I. Failure to Arrange and Update a Proper Living Trust Under California Law

It is ludicrous not to have a properly executed Living Trust in California, especially if one owns real estate. California has one of the more archaic probate systems in the country that takes about 1 ½ years in San Diego County and longer in other counties, like Los Angeles. To make matters worse, statutory fees are assessed against the gross value of the estate. For example, if your home was probated with a value of $800,000 with a $400,000 mortgage, the statutory fees would be assessed at $800,000, not the net value of $400,000.

Besides the fees, mounting frustration among beneficiaries becomes a realization awaiting a Court-ordered distribution. Remember, there is a potential of a year and one-half of probate petitions awaiting finalization ahead of your estate.

If you do decide to have a Living Trust, why would you go online to have a generic Trust drafted that does not include California law? Since you are dealing with your estate that includes everything you have worked and saved for over the years, why wouldn’t you want to have it drafted by a competent California attorney? There are various types of Living Trusts – A-B, Simple Married, Simple Single, Sole and Separate Property, Disclaimer, QTIP, Dynasty, etc. Which one is right for you?

Also, as laws change along with family dynamics, Living Trusts need to be updated. It is as important as your updated medical exams.

Make a New Year’s decision and get it done.

II. Failure to Properly Fund the Living Trust

Now that you have a Living Trust there is an important Step 2. It is called funding, meaning transferring the title of your assets to the Trust. What assets do not have to be transferred to the Living Trust?

a.    Retirement Accounts (IRAs, 401ks, Roth IRAs, etc.)
b.    Life Insurance
c.    Annuities
d.    Pay on Death Accounts

Why? Because those contracts designate, or should designate, beneficiaries. As a result, the financial institutions holding those funds will pay the beneficiaries directly.

What assets do need to be transferred to the Living Trust?

a.    Real Estate (homes, rentals, timeshares, raw land);
b.    Bank and Savings Accounts
c.    CDs
d.    Investment Accounts (mutual funds, stocks and bonds, etc.)
e.    LLCs

Many people who own an LLC as a single member or an interest in a multi-member think that their interest will automatically pass to their heirs. It has been determined that to insure against probate of the LLC interest, title of the interest should be transferred to the Living Trust with a Trust Amendment to include specific distribution of the LLC interest to the beneficiaries. I highly recommend that you contact our office for this purpose if you own an interest in an LLC.

III. Failure to Designate/Update Beneficiaries in Retirement Plans and Life Insurance

Upon your death, the financial institutions are going to pay your designated beneficiaries the funds in these accounts.

IV. Failure to Appoint Appropriate Successor Trustees and Agents in Your Durable Powers of Attorney

Besides your distribution provisions, the most important decision you will make is who will take over your estate, Trust and otherwise, should you become incompetent or on your death. These are the people who will take care of your finances; manage your accounts; determine where you live and who sees you as a visitor; what doctors treat you; and possibly life support decisions.
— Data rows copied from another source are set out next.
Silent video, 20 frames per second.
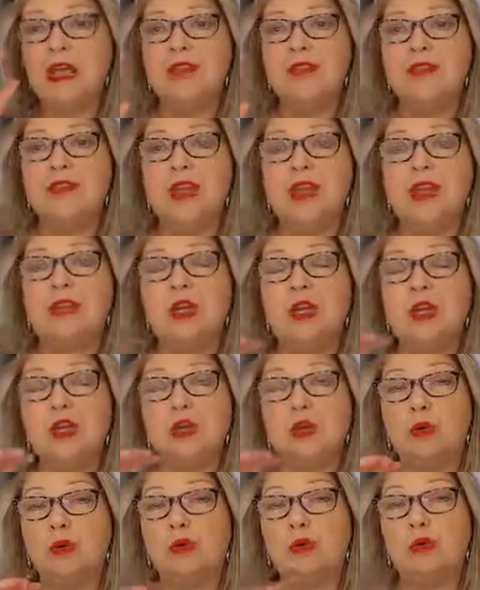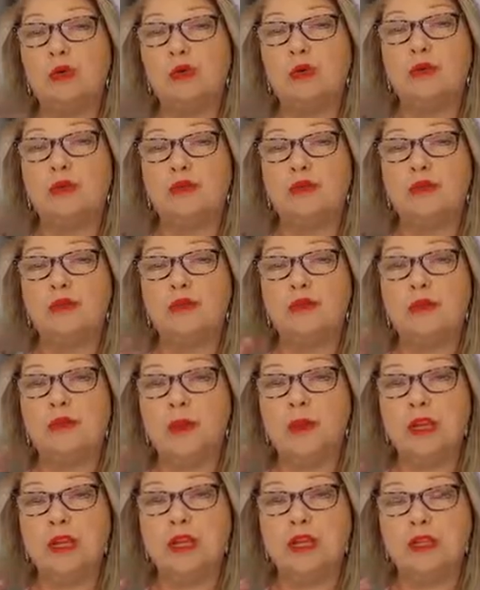then your goal for
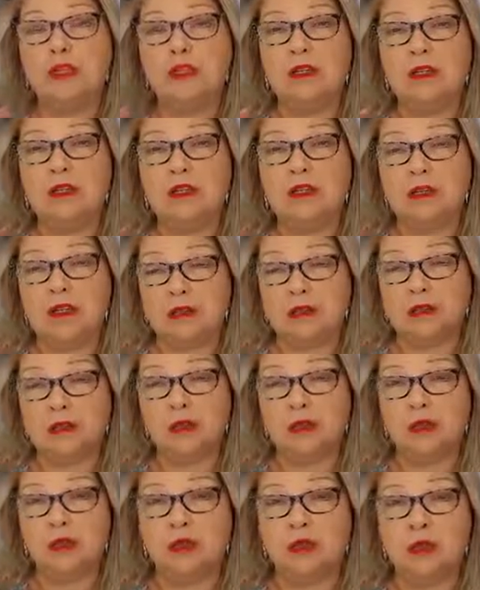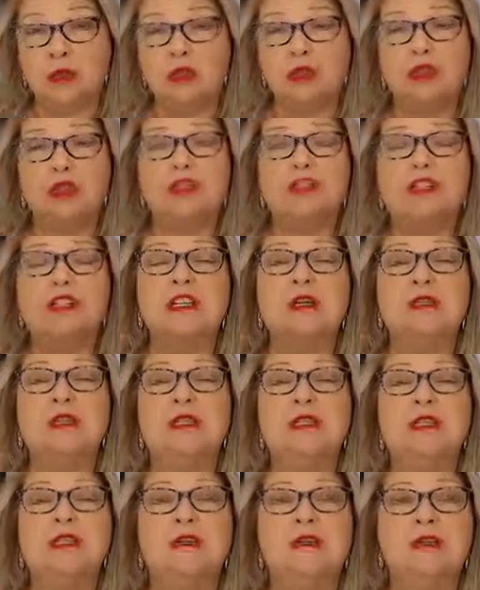bringing you down to a normal sugar is going to be
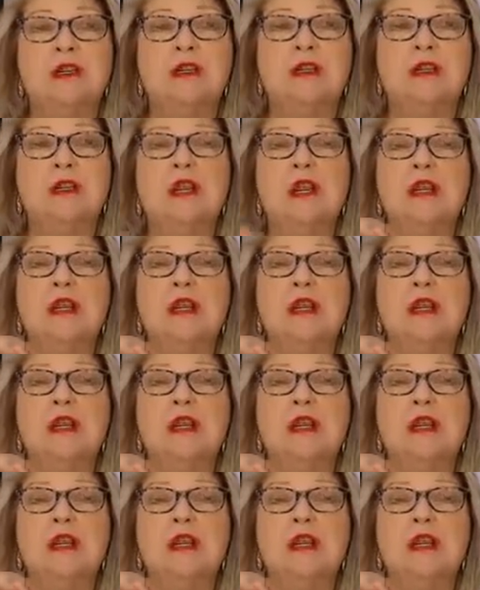different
The person(s) you designated 5 or 10 years ago may not be appropriate today. What if they are now deceased, incompetent, or have moved away without much contact? Have your family dynamics changed to the point you now rely more on friends than family? What about the relationships among your children? Does sibling rivalry or jealousy exist among them?

You should be absolutely sure that the people designated will take care of your Trust assets as Successor Trustees or your retirement plans, IRAs, etc. as agents in your Durable Powers of Attorney. Is it time to review these designations and possibly make some changes? Call or email our office for an update review of your documents.

V. Failure to Update Your Estate Plan With a Competent Attorney.

Let me ask you a few serious questions.

a. Did you meet with the attorney in your initial consultation who ultimately drafted your documents?             

or

b. Was your Estate Plan drafted by a paralegal in a firm or do you even know?

c. Do you have immediate access to the attorney who drafted your documents by telephone or email? What is his/her response time to your contact?

d. Has the attorney who drafted your documents contacted you in newsletters and legal articles to provide legal information?

It is important that the Estate Plan review be conducted by an attorney who is experienced, has received positive reviews and has achieved notoriety in his/her field of law. Evidence of this is supported by them being awarded an AV Preeminent rating by Martindale-Hubbell. You should be meeting with them individually and know they are personally drafting your documents.